Kitsch on The Real Oregon

Oregon’s got everything to satisfy low-brow taste: A wax museum. Dinosaur parks. Rock gardens. A private seaside cave full of sea lions.

Did we mention we love schlocky tourist traps?

Here’s a few of our favorites.

Happy Fourth!

Monday, July 7th, 2008

The Creswell Fourth of July parade was, as always, an endless stream of tractors, muscle cars, riding lawnmowers, and even two bands — the Creswell High School Bulldogs and Eugene’s One More Time Marching Band.

If a little slow and disjointed in places — sometimes the wait between entries was endless — it was a great time and was capped perfectly by delicious FFA chicken in the park.

We’re partial to John Deeres and may have to enter next year’s parade on our own green and yellow riding mower.

Cursed — and uncursed — by Google

Sunday, June 22nd, 2008

You may have noticed recently that The Real Oregon was flagged by Google’s search index as a site containing potentially dangerous “badware,” or malicious software.

The good news is, we took Google’s warning to heart and were able, in the end, to track down and eliminate the offending code, which was a couple snippets that had been injected into one or two pages by some slimy web invader.
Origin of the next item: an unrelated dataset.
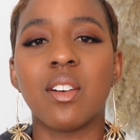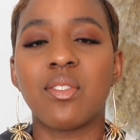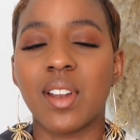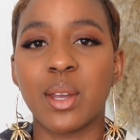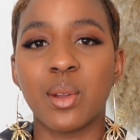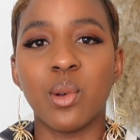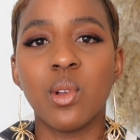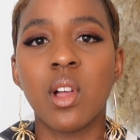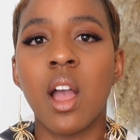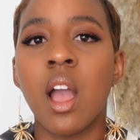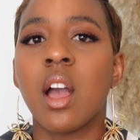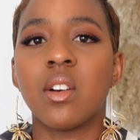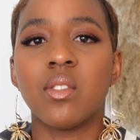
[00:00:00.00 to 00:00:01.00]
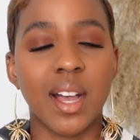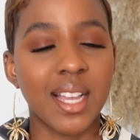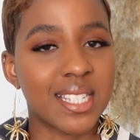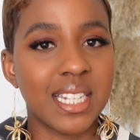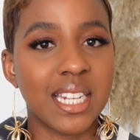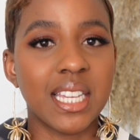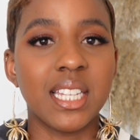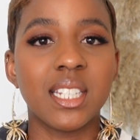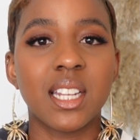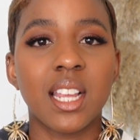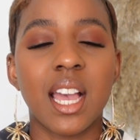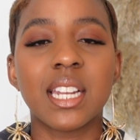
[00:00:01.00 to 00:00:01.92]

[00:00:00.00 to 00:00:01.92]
a flannel, Vaseline.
We’re clean once more, we’ve updated our security to prevent a recurrence, and Google has now officially lifted the warning.
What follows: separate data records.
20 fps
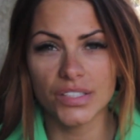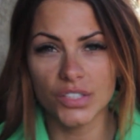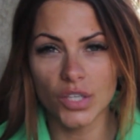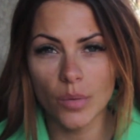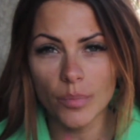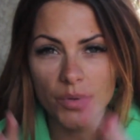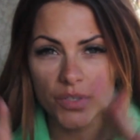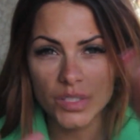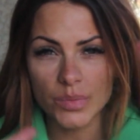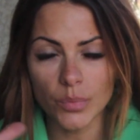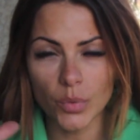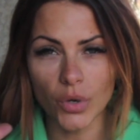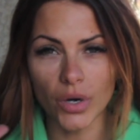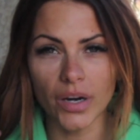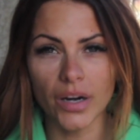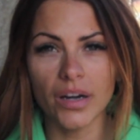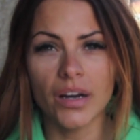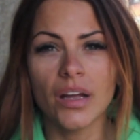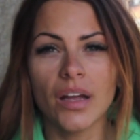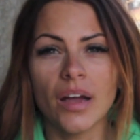so much
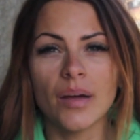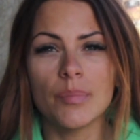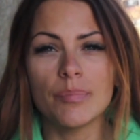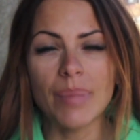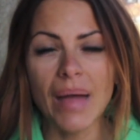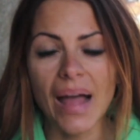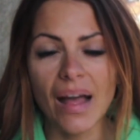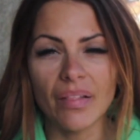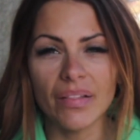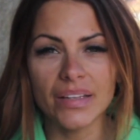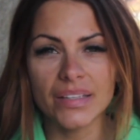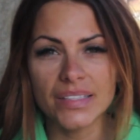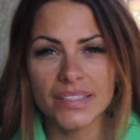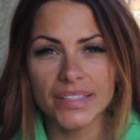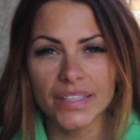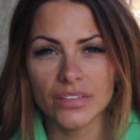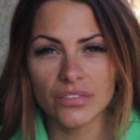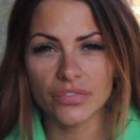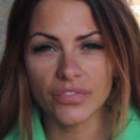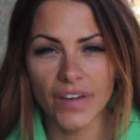more
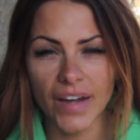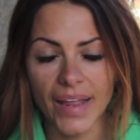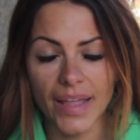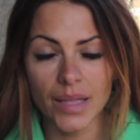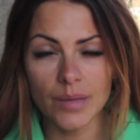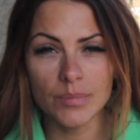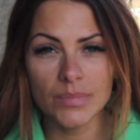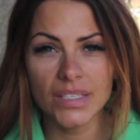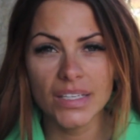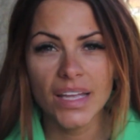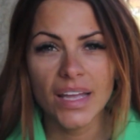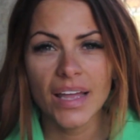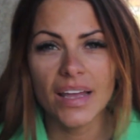balanced and framed.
The bad news is that, other than alerting website owners that there is something wrong, Google refuses ever to tell you exactly what is wrong with your website.

Their rationale for this is that if they ever told people what the rules were, bad people would be able to work around them. So there you have it. You have broken our rule, and we can’t tell you what the rule is. But if you ever want to get traffic from Google again, you’d better shape up.
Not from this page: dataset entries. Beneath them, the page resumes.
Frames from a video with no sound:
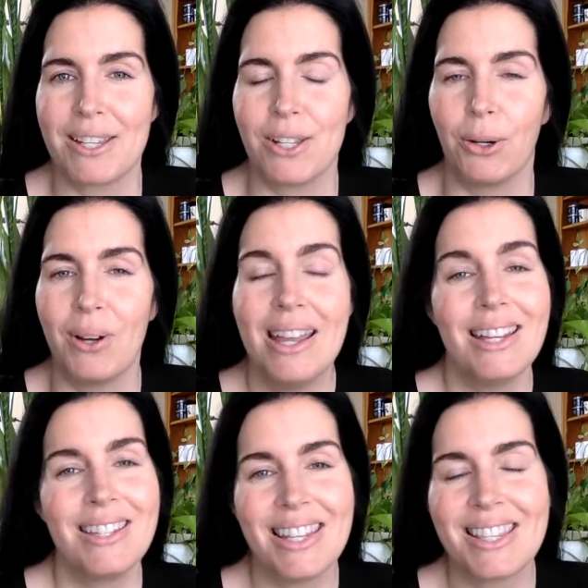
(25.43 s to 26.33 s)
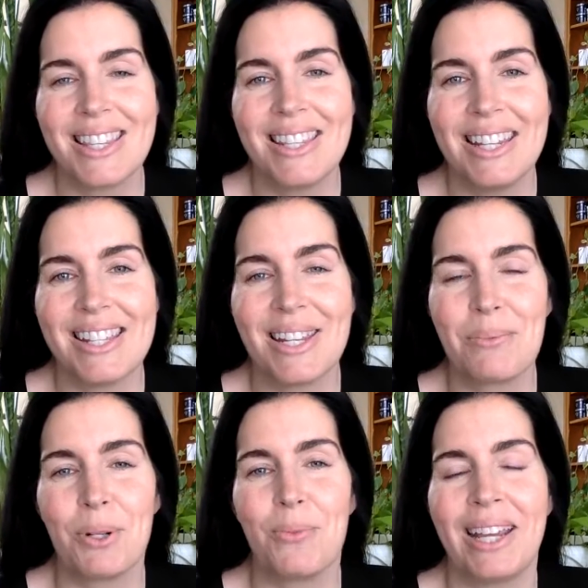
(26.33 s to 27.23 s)
So 'tis the season,
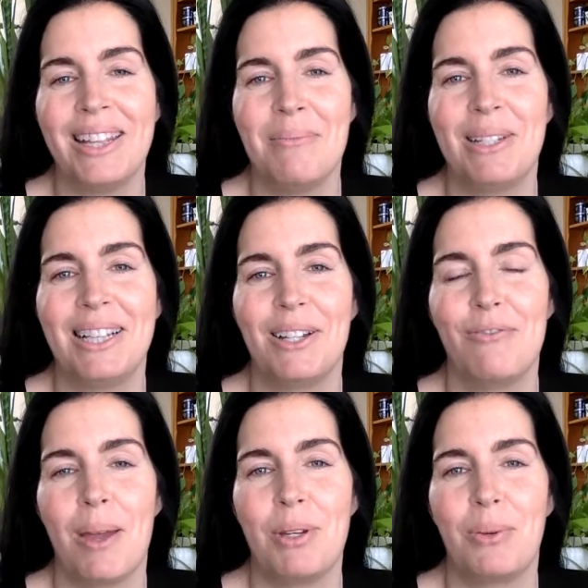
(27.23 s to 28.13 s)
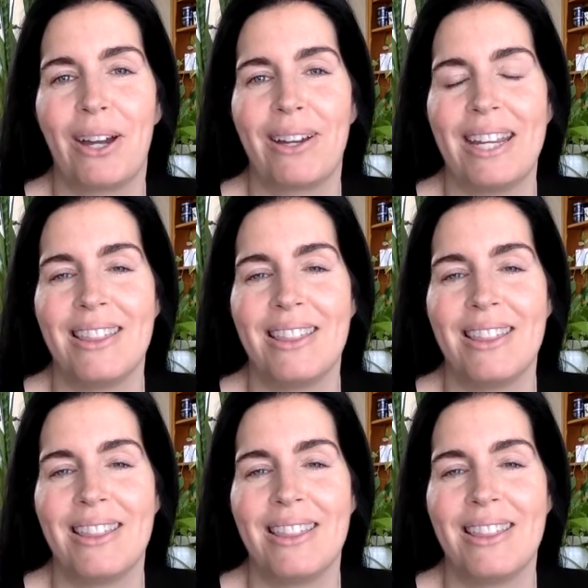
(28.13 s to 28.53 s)
we're right in the middle of February.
All this means that it takes days of trial and error to figure out what is going on (especially when you’re not, let’s just say, a computer professional) as opposed to a few minutes to locate the evil code snippets that Google had already identified. One supposes Kafka sits on their board of directors.

OK, enough whining. The Real Oregon is back up and running and is safe and sound and is, once more, a Friend of Google.